We ought not to be so obsessed about measuring how many wealthy people our economy is generating. As it is a relative measure of resources, by definition, not everyone can be wealthy.
A lot more people could be healthy though. And besides, with the "trickle-down" economic theory having long since been discredited, our search for genuine equity needs to be grounded in other principles.
We should be caring about the child who dies because her mother cannot get access to our "fabulous" economy. About the woman who gets Aids because no one cares enough to give her simple, non-contradictory advice. About the man who dies by the gun because he had the misfortune to be born in the suburb on the "wrong side of town".
Time for a People's Health Movement
The People's Health Movement believes a healthy nation is a reflection of enlightened and equitable social policies, compassionate communities, a caring leadership and a social system based on humanitarian principles and the indisputable value of human life.
We need to realign our priorities. Health, rather than wealth, is a much truer lens through which to view the status of our nation.

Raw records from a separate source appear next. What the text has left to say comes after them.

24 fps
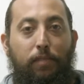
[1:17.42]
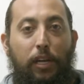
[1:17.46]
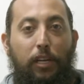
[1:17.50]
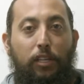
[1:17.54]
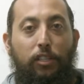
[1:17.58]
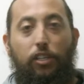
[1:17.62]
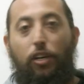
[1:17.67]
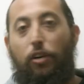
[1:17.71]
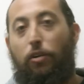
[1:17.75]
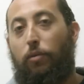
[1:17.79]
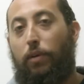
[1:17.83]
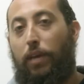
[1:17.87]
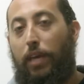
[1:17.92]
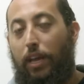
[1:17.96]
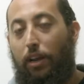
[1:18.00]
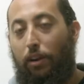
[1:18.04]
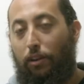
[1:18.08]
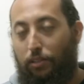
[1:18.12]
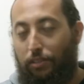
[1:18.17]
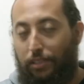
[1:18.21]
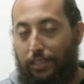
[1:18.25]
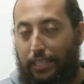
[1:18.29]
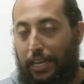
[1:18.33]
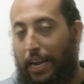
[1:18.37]
So
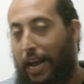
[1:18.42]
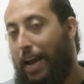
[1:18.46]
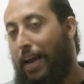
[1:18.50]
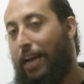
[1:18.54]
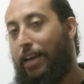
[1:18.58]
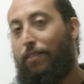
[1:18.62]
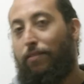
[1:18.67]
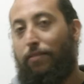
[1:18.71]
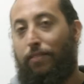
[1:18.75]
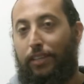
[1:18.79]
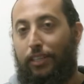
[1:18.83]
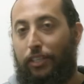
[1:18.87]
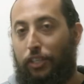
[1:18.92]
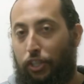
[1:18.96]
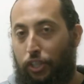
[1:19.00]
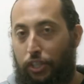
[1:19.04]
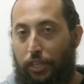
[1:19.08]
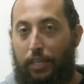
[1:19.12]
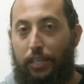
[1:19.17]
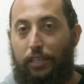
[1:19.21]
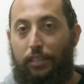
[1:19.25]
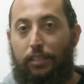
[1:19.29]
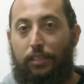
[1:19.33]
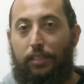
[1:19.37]
here's kind of the
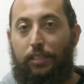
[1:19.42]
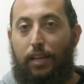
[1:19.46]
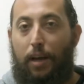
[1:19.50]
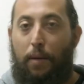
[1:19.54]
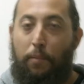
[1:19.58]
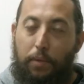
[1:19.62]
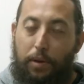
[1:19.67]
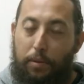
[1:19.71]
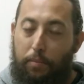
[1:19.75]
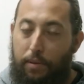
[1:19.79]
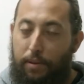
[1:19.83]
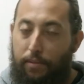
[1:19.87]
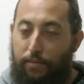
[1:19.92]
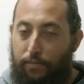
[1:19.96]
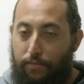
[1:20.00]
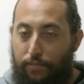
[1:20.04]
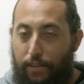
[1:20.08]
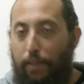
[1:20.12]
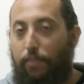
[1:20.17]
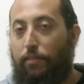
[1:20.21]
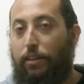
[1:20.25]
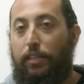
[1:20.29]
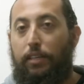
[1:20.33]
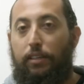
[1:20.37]
gist. I'm gonna be
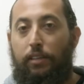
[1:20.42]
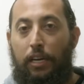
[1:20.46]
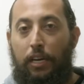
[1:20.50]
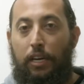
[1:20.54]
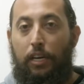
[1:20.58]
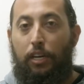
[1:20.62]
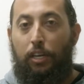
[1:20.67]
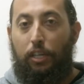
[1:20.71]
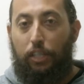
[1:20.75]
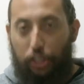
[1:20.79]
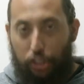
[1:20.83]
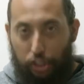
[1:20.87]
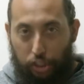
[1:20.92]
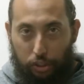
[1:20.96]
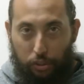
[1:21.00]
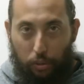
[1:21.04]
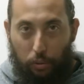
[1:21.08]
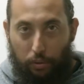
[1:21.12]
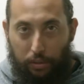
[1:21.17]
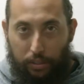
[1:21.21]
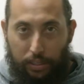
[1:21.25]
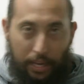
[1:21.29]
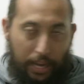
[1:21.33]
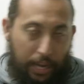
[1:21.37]
very
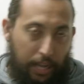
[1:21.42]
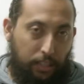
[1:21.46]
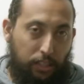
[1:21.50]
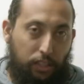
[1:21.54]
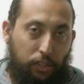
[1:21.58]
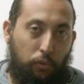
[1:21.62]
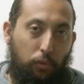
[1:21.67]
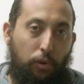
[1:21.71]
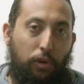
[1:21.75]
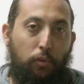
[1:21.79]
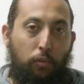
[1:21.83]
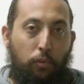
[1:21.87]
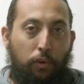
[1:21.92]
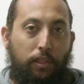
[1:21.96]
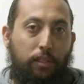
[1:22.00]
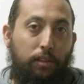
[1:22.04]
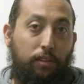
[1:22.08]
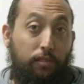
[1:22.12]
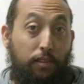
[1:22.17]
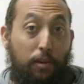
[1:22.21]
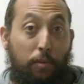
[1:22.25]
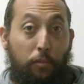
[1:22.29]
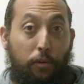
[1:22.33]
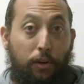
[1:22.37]
short and sweet with the
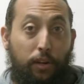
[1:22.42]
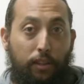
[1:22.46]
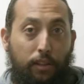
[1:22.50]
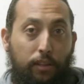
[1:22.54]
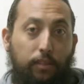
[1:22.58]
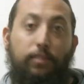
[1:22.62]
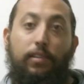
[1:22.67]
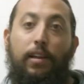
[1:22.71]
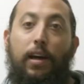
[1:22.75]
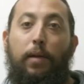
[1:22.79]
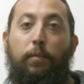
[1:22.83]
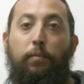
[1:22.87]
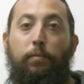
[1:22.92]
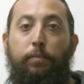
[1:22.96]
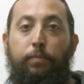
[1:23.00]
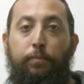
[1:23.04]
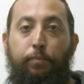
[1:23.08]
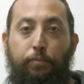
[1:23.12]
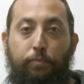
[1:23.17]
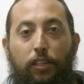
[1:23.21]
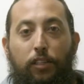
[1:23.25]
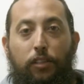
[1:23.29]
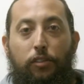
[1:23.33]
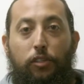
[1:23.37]
summary this time.
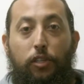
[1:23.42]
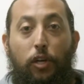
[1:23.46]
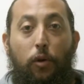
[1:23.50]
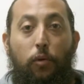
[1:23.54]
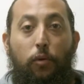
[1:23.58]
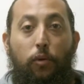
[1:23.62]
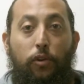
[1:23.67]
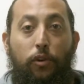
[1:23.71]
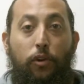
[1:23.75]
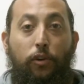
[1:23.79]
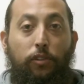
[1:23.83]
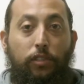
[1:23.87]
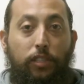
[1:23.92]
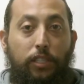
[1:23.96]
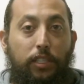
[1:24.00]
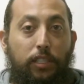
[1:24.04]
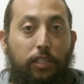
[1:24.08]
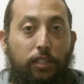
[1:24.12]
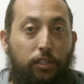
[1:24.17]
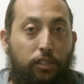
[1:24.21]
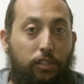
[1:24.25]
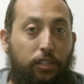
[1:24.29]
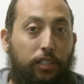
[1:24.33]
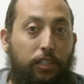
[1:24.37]
So, nursing
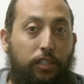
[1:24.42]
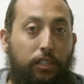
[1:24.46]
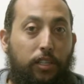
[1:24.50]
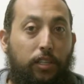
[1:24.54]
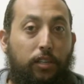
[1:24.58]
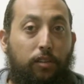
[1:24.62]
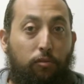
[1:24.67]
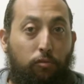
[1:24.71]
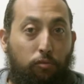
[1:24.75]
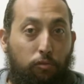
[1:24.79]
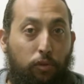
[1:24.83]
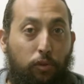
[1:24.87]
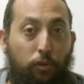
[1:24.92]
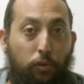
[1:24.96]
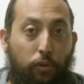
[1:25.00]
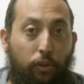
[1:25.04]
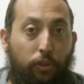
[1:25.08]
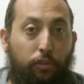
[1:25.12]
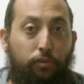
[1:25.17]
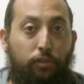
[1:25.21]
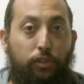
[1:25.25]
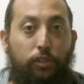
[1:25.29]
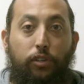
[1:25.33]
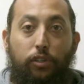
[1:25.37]
assistant
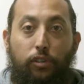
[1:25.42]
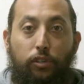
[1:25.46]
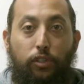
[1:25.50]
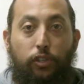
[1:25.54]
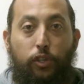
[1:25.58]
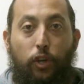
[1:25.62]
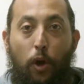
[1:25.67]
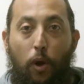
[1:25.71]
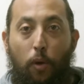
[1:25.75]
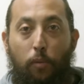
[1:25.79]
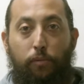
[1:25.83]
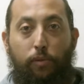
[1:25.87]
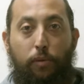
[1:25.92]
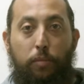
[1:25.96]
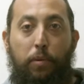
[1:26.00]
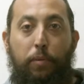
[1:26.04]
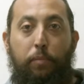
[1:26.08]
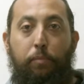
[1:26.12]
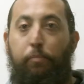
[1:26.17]
Ruth returns home from a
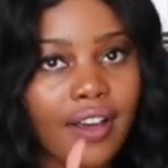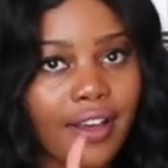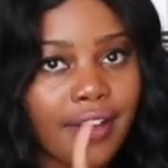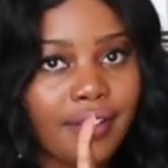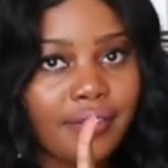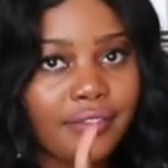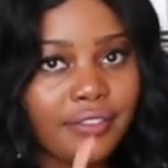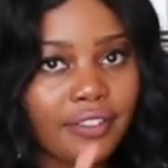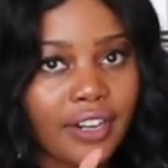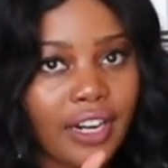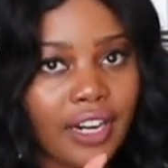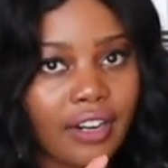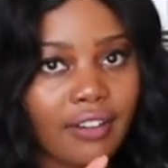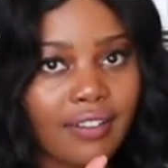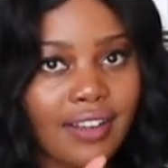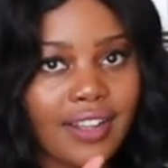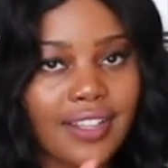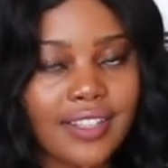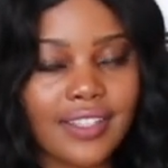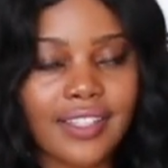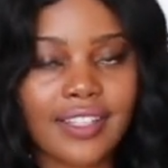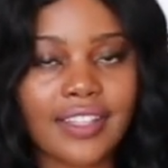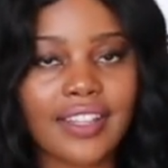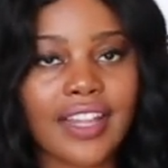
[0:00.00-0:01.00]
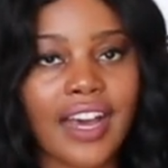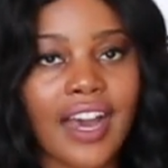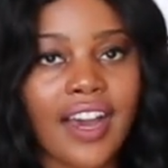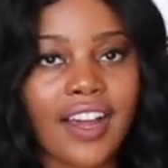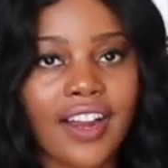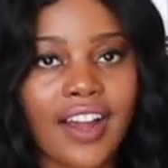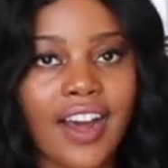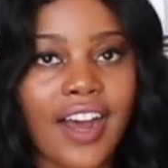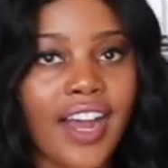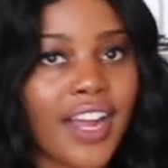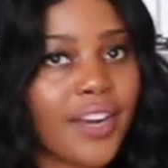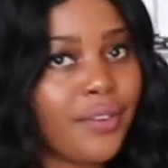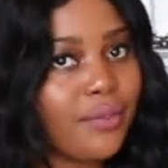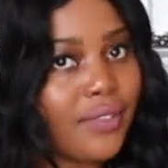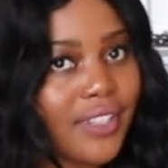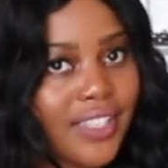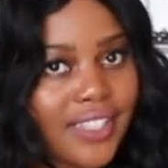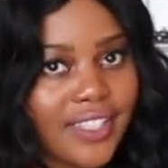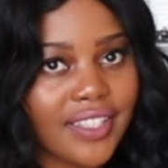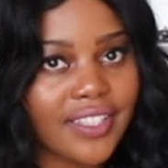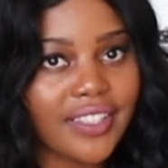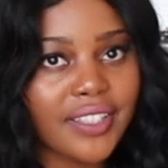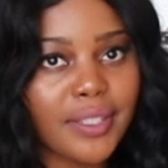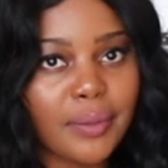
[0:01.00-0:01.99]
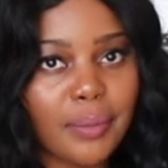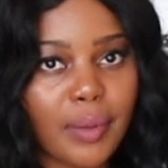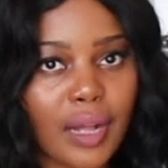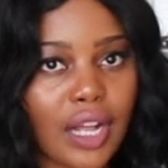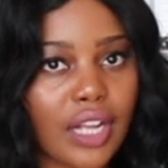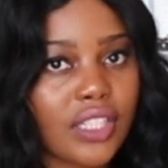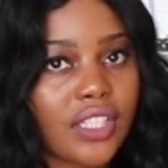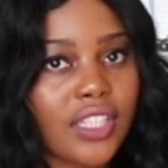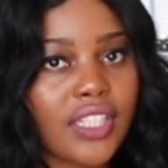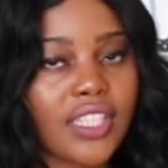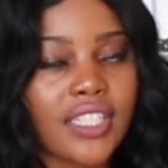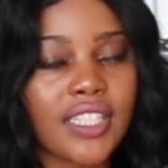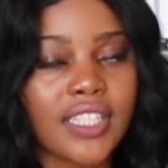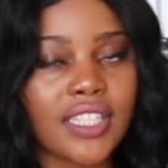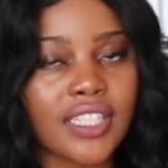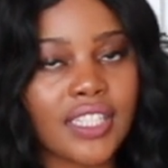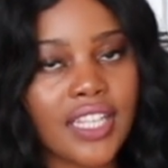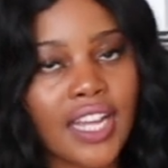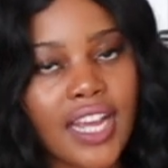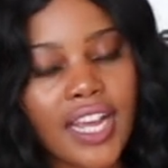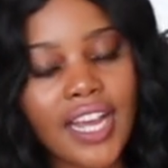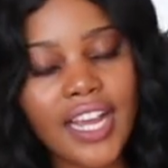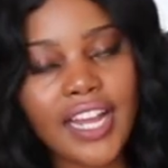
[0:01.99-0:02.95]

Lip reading: a fragrance that I recently purchased.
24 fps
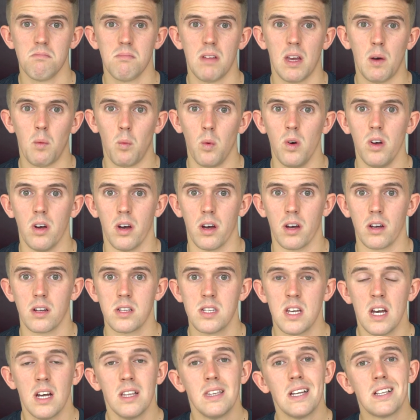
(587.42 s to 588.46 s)
it
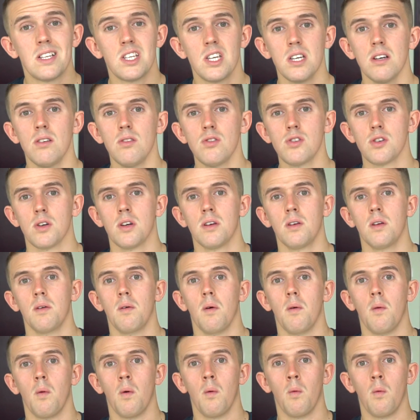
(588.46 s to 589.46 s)
worked. The children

Ignoring what health statistics tell us about our country would be a short-sighted and contemptuous dereliction of duty.
Dr David Pienaar and Dr Chris Colvin are members of the steering committee of the People's Health Movement (South Africa) which will launch its Right to Health Campaign next Saturday in Khayelitsha. Pienaar is a registrar in public health at the University of Cape Town and Colvin is a post-doctoral fellow in public health at UCT.